I know it is more odd with my sister because she is around kids all day. I know she is interested in Zeek and his growth and ability, but it seems less rewarding telling it to her, when I’m thinking of all the kids she is mentally comparing him to. I do know a good portion of that thought process is all me, and that she really doesn’t do that. But I have a hard time sometimes, not thinking that Zeek is just another kid she takes care of.
I’ve never been big on the tellings of milestones- I’ve kept track of a lot of them- but they have never seemed so worthless as they have with my sister.Again, mostly my warped creation with my feelings the only valid thing, and the rest,untrue. Haha.
Sure I am proud of him and find him hilarious at times. Sure I am impressed and over joyed at points, but I don’t often express that with anyone.
I think living away for two years is a part of that. But I also think it’s how I am about having a child.
I try and be careful about mentioning Zeek with friends that do not have children. And that’s practically all of them.
I’ve wondered if it’s healthy. If I should be more talkative and praising of him with others. I don’t agree that the amount at which you talk about your kid depicts the level of love u have for them. But I do wonder if my family thinks I am dettatched or unconnected with Zeek because of it. That I don’t seem to care about his accomplishments or his personality.
Coming here, I won’t deny that my bond with him has felt threatened. And it is obvious to me as to why.
But it still feels yuck at times.
It’s like I ‘have’ to push myself to spend even more time with him because I’m afraid he’ll start liking everyone else more. Which i know is a natural feel. And I understand it. I have to be careful that resentment doesn’t start driving towards him either,because of it.
I also believe that questions have a lot to do with it. People rarely ask me about him. About certain things I feel about things he does. About being a parent. About why I think he does that or how did i get him to be like this or is it just because that’s what he’s like. And why.

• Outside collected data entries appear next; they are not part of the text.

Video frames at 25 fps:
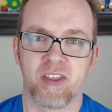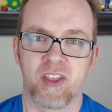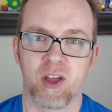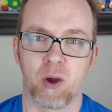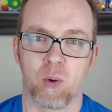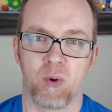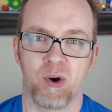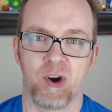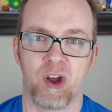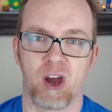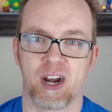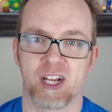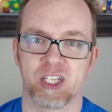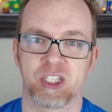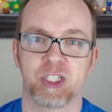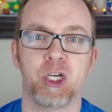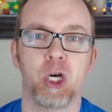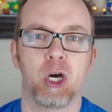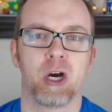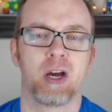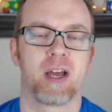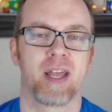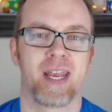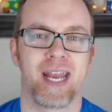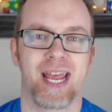we're not as
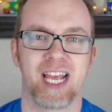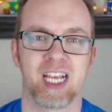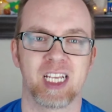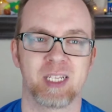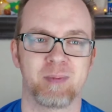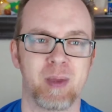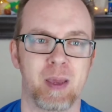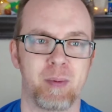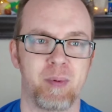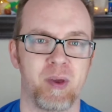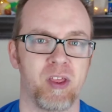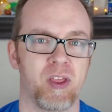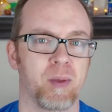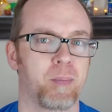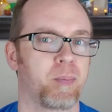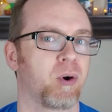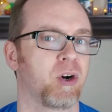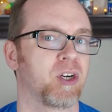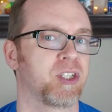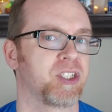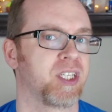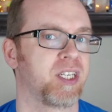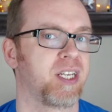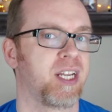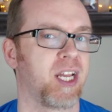good as maybe the
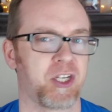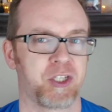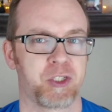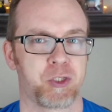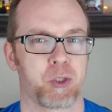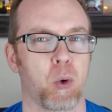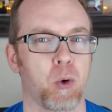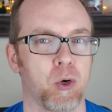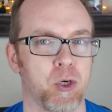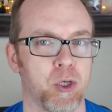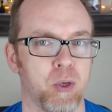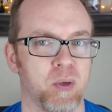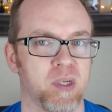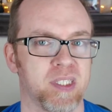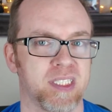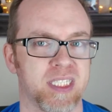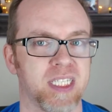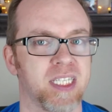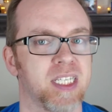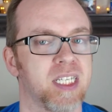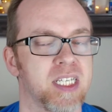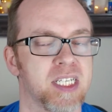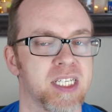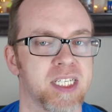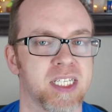person next door to us
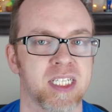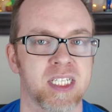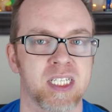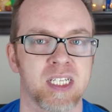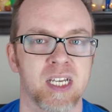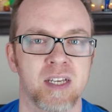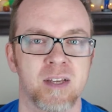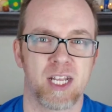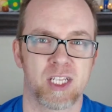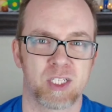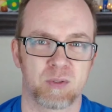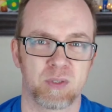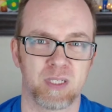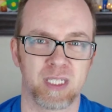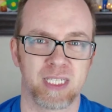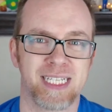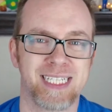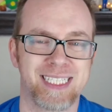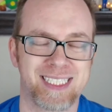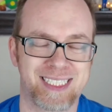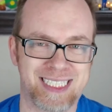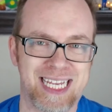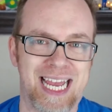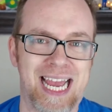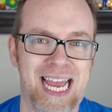is. And it's
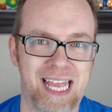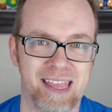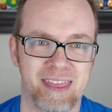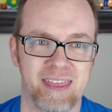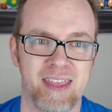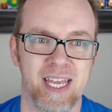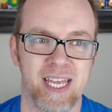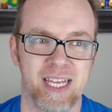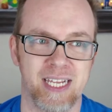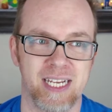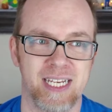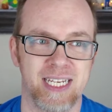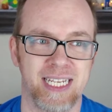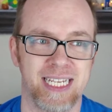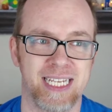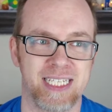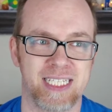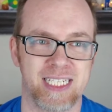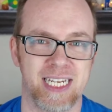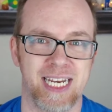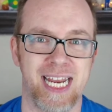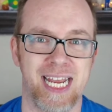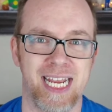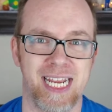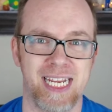really sad that in
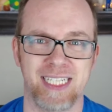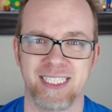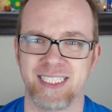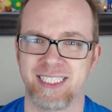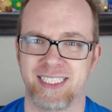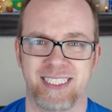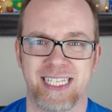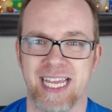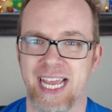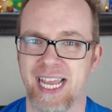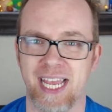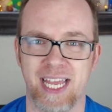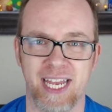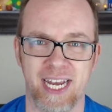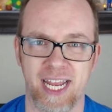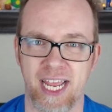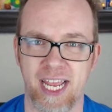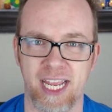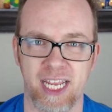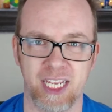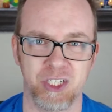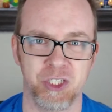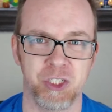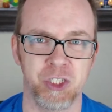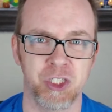today's day and
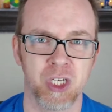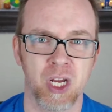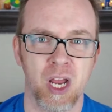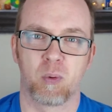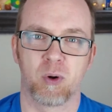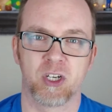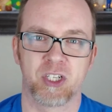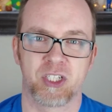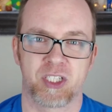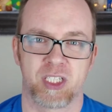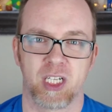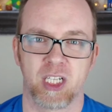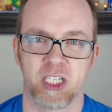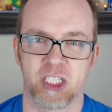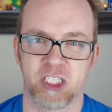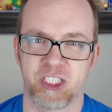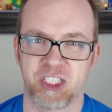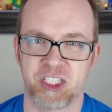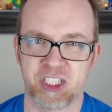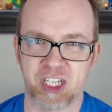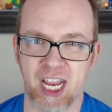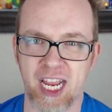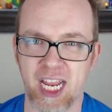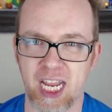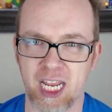age that we're still
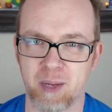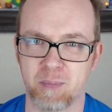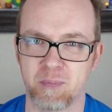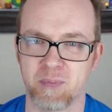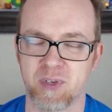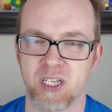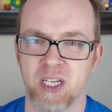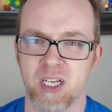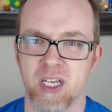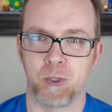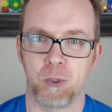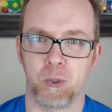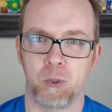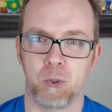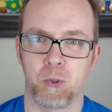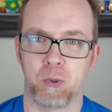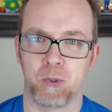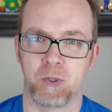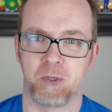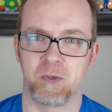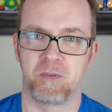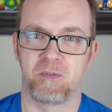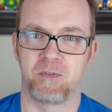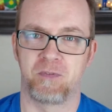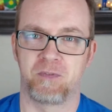ashamed
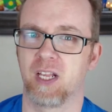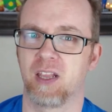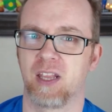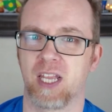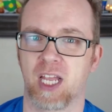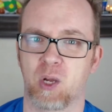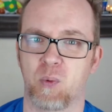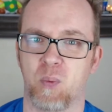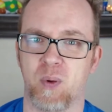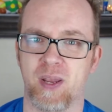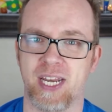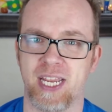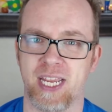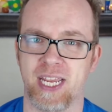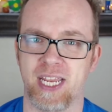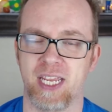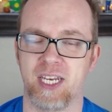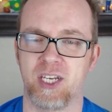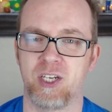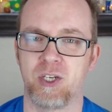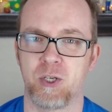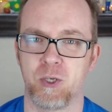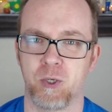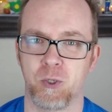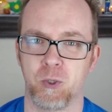to feel like we
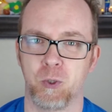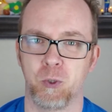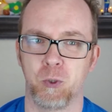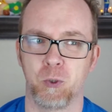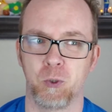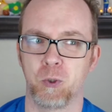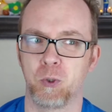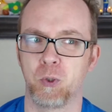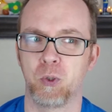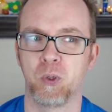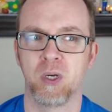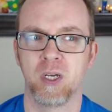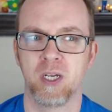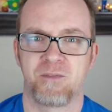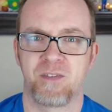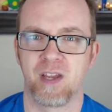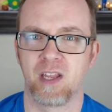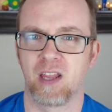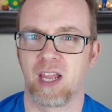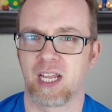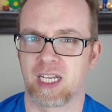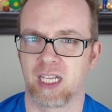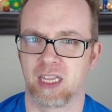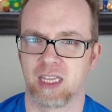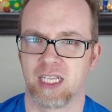need to
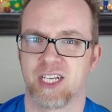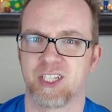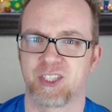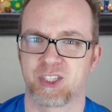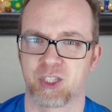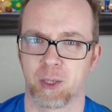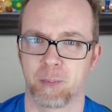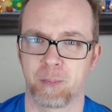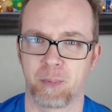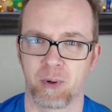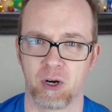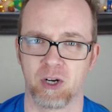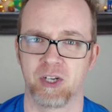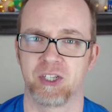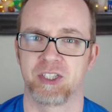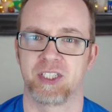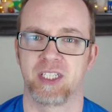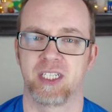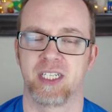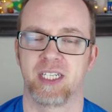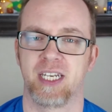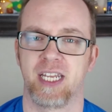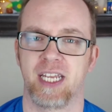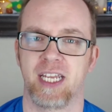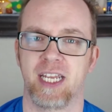feel like a lesser
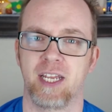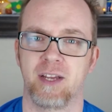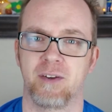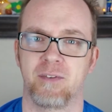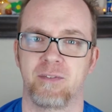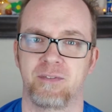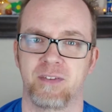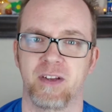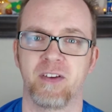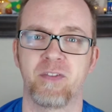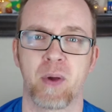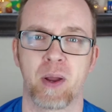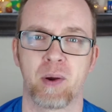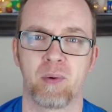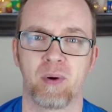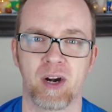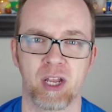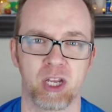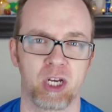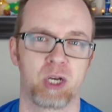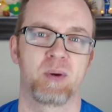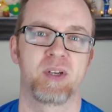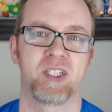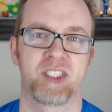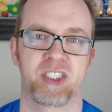person if we run
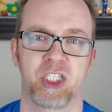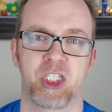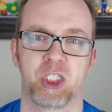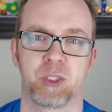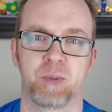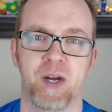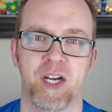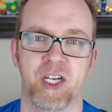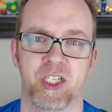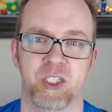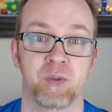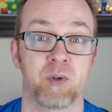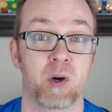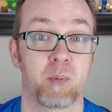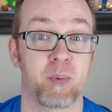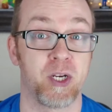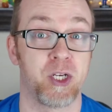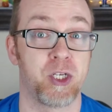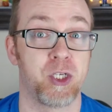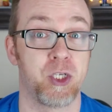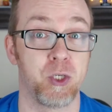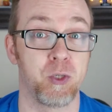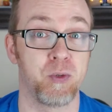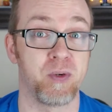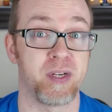into a situation where we
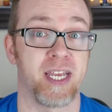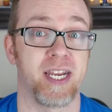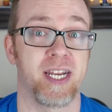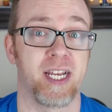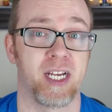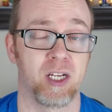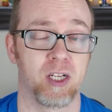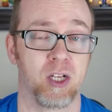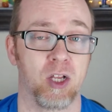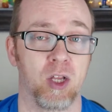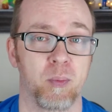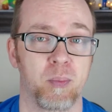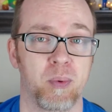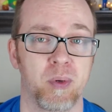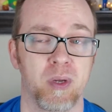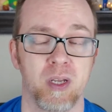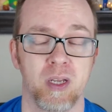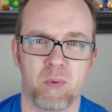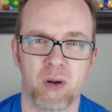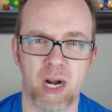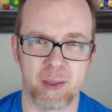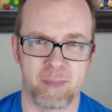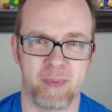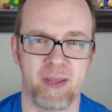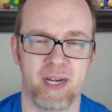do need help.
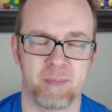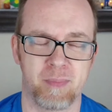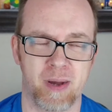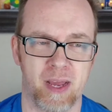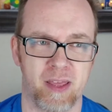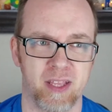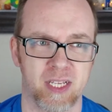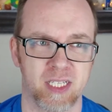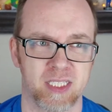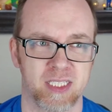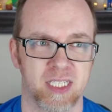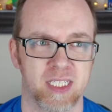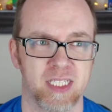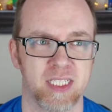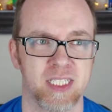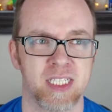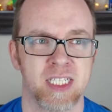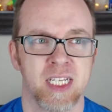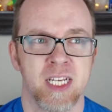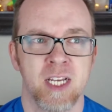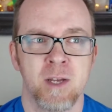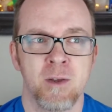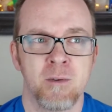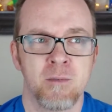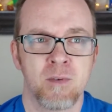And what I mean by this
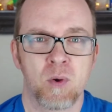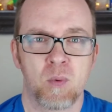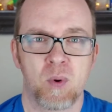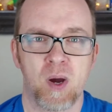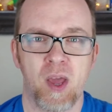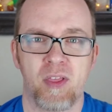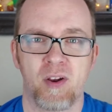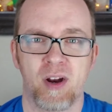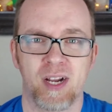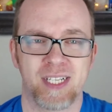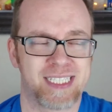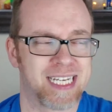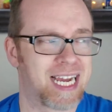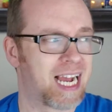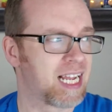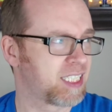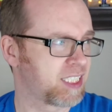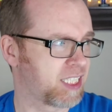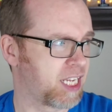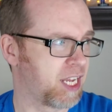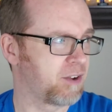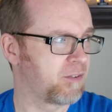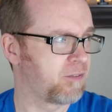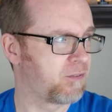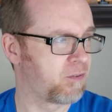is whether it's
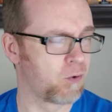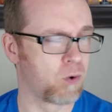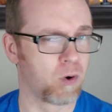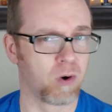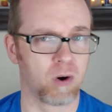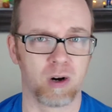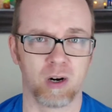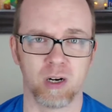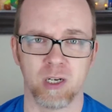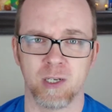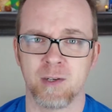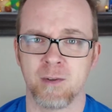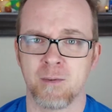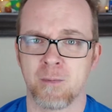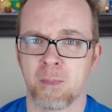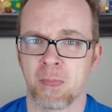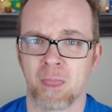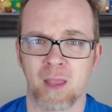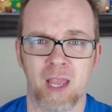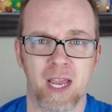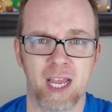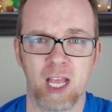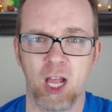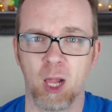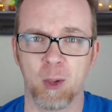asking for
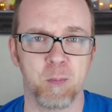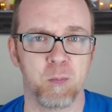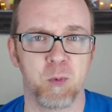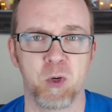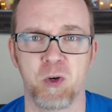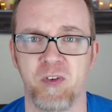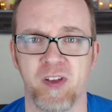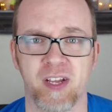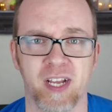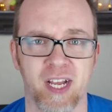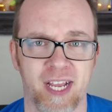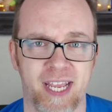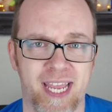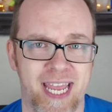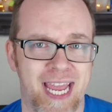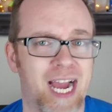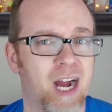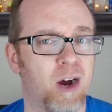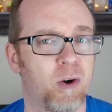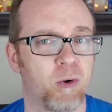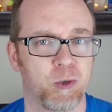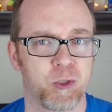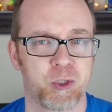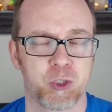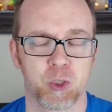help moving a
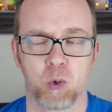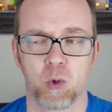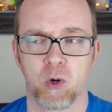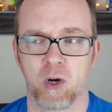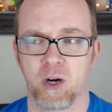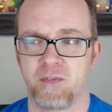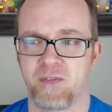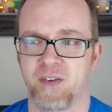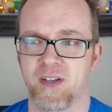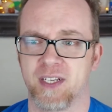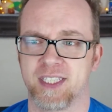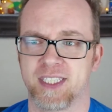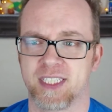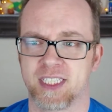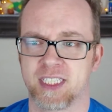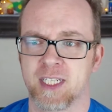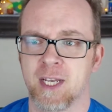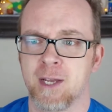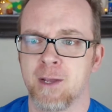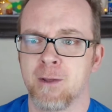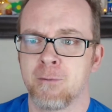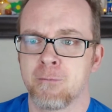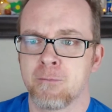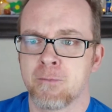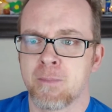couch, or if it's
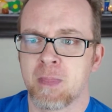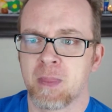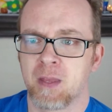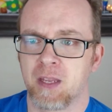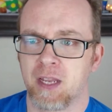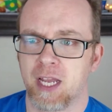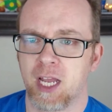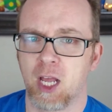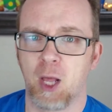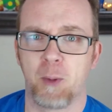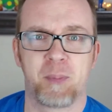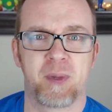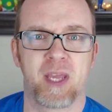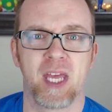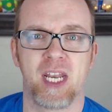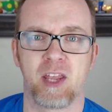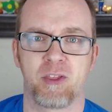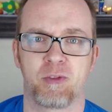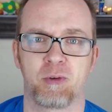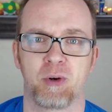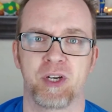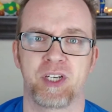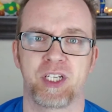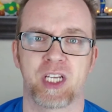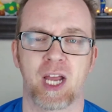help
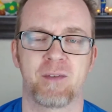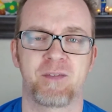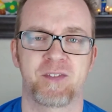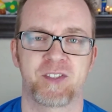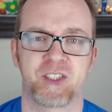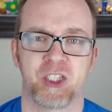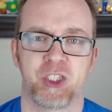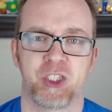getting through a tough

I go into detail about some things, I talk a lot or in circles about a subject, but I don’t think I often sprout something new or in depth about personals unless I am asked.
I won’t go into specifics about an evening unless I am asked. I won’t talk about the dynamics of my family or my relationships, unless I’m asked.
It’s not to say I never do. I just don’t think I do often.
On the other end, some people go about conversing differently. ‘if a person wants to talk about it or say something about anything, than the person would or will’
Which to me, seems like a healthier way..
I have a feeling that why I’m like this stems from the way I’ve communicated in the past. At some point- I think just after highschool, I discovered a nugget of truth- That showing an interest in an individual -asking them questions about what they had told me, was what people really enjoyed. I did that for so long that it eventually became a part of me and has made it natural for me not to discuss often-the inner workings of my brain.
I do feel I am really open and if asked anything, I feel free to talk about it.
I also am aware that it’s not all a good thing. It shouldn’t be like trying to pry open a vault. People can tire easy.
People can be lazy.
Getting to know someone can take effort and I don’t think I make it easy for people who feel they shouldn’t have to ask any. Or people who don’t want to at all.
There are times I get down about the lack of perseverance in people. It is usually short lived because I believe I am being too demanding. That just because I have built walls over the years, doesn’t mean everyone else has the intent to bust through them.
But in this unconscious wall making I have discovered a very obvious negative. As I have changed over the years, so has whats behind the walls. There used to be ballrooms-tall, airy and bright.
But with less talking, I created cellars. A place where hiding things was easy. Sure I have a conscience, but to me, these cellar doors have always been open.
It gets a bit twisted.
I don’t blame people at all for who I am.
But they are a vital part of who I have become.
The negatives included. People make it easy to hide things. Because of them, I have been able to store things. Things that are cobwebbed in my brain, but are like new and rustfree in my heart.
I wonder if they are even walls I have built.
Or just a division between me and others. I know that I would rather spill without command. That I would rather tell things without being asked.
I know i have went thru stages of working on this in the past.
Telling without being prompted.
Sometimes I think I expect too much from people. That I’m expecting them to know the intricacies of me and whoever else, quicker than is even possible.
sometimes I am caught up in my own sense of self,that people not knowing how to be a certain way with me, makes me sad.
Like they should know or something.
Sometimes I feel as if I am just waiting, begging,for someone to put me in a jar full of questions.
Questions that will be difficult to answer, not because I don’t know what they are, but because i do.